Kids breathe parents’ smoke
The lung association says almost half of students are exposed
Nearly half of 1,400 elementary school students participating in a statewide smoking prevention program said someone in their home smokes cigarettes.
"We think this is alarming," said Jean Evans, executive director of the American Lung Association of Hawaii, "especially since Hawaii has the second-highest rate of asthma in the United States for children under age 17."
Native Hawaiian children have double the national rate for asthma, and Japanese children have three times the national rate, she said.
"We hope these facts will be an incentive to smokers to curtail their habit in the presence of children, and we're here to help them quit."
The survey was conducted during the 2006-2007 school year as part of an American Lung Association of Hawaii program called Word of Mouth.
Last year Hawaii became the 14th state to prohibit smoking in public places, including bars and restaurants, to protect others from secondhand smoke.
The student survey "seems to indicate that family members really do not understand that smoking in confined areas, such as homes and cars, actually is harmful to their children and others," Evans said.
The association also is concerned because various groups are expected to push legislation in the next session to dilute or repeal the smoking ban.
Evans said the lung association is trying to expand its educational and awareness programs. "We know people want the best for their children. We just want to let them know one way to show love for children is not to smoke in confined areas.
"We're not saying people can't smoke, but do not do it in homes or cars" where children are exposed, she said.

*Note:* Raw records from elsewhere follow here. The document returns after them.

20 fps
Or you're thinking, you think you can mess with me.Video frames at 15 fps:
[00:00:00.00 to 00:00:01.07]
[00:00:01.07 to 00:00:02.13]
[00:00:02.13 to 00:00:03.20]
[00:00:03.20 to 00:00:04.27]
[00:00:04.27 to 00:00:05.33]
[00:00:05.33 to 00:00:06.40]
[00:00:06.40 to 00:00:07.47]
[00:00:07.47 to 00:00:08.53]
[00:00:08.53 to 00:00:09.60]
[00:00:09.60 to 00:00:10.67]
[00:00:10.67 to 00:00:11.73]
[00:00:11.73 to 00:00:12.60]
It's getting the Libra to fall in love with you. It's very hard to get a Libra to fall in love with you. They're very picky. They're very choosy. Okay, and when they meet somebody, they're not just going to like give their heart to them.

Effects of smoking on children
The American Lung Association of Hawaii has issued a revised Fact Sheet on Secondhand Smoke to help smokers understand how their smoking affects children:
» About 140,000 residents -- 11 percent of the state population -- are estimated to be at risk of secondhand cigarette smoke exposure in the home.

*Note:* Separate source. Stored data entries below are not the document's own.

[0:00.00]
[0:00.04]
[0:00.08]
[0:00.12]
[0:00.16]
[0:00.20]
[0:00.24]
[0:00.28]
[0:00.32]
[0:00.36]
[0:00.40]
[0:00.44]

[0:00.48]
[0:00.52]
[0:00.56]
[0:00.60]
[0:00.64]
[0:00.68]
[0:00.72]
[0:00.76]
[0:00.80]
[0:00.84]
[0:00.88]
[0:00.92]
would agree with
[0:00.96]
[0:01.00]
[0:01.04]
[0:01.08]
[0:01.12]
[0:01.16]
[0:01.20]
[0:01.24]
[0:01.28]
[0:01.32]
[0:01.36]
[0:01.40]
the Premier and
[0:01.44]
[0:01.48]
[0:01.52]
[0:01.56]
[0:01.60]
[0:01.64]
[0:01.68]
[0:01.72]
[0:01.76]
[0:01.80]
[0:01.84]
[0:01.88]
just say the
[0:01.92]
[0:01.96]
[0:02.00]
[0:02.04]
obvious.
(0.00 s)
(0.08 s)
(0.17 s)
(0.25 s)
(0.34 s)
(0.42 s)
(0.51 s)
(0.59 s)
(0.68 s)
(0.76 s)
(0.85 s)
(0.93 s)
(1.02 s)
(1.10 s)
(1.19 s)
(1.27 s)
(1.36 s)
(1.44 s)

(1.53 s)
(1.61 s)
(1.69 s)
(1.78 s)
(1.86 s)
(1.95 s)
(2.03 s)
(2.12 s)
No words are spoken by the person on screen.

» Nearly 40,200 of those exposed to smoke are 17 years and younger, representing 14 percent of Isle children.
» Molokai has the highest rate of youth at risk for secondhand cigarette smoke exposure at 26.8 percent, compared with other communities with risk rates of 4.4 percent to 14.4 percent. Hawaii County also has a high risk rate for secondhand smoke exposure among children and adults.
» Within counties, the Nanakuli-Waianae and North Hawaii areas consistently rank higher than other communities for secondhand smoke exposure.
» Secondhand smoke contains at least 250 chemicals known to be toxic or carcinogenic, according to the National Toxicology Program. It has been designated as a known human carcinogen.
» More than 126 million Americans are exposed regularly to secondhand smoke, and tens of thousands die each year because of "involuntary smoking."
» Children exposed to cigarette smoke are at greater risk for sudden infant death syndrome, acute respiratory infections and ear problems, more severe asthma and slow lung growth.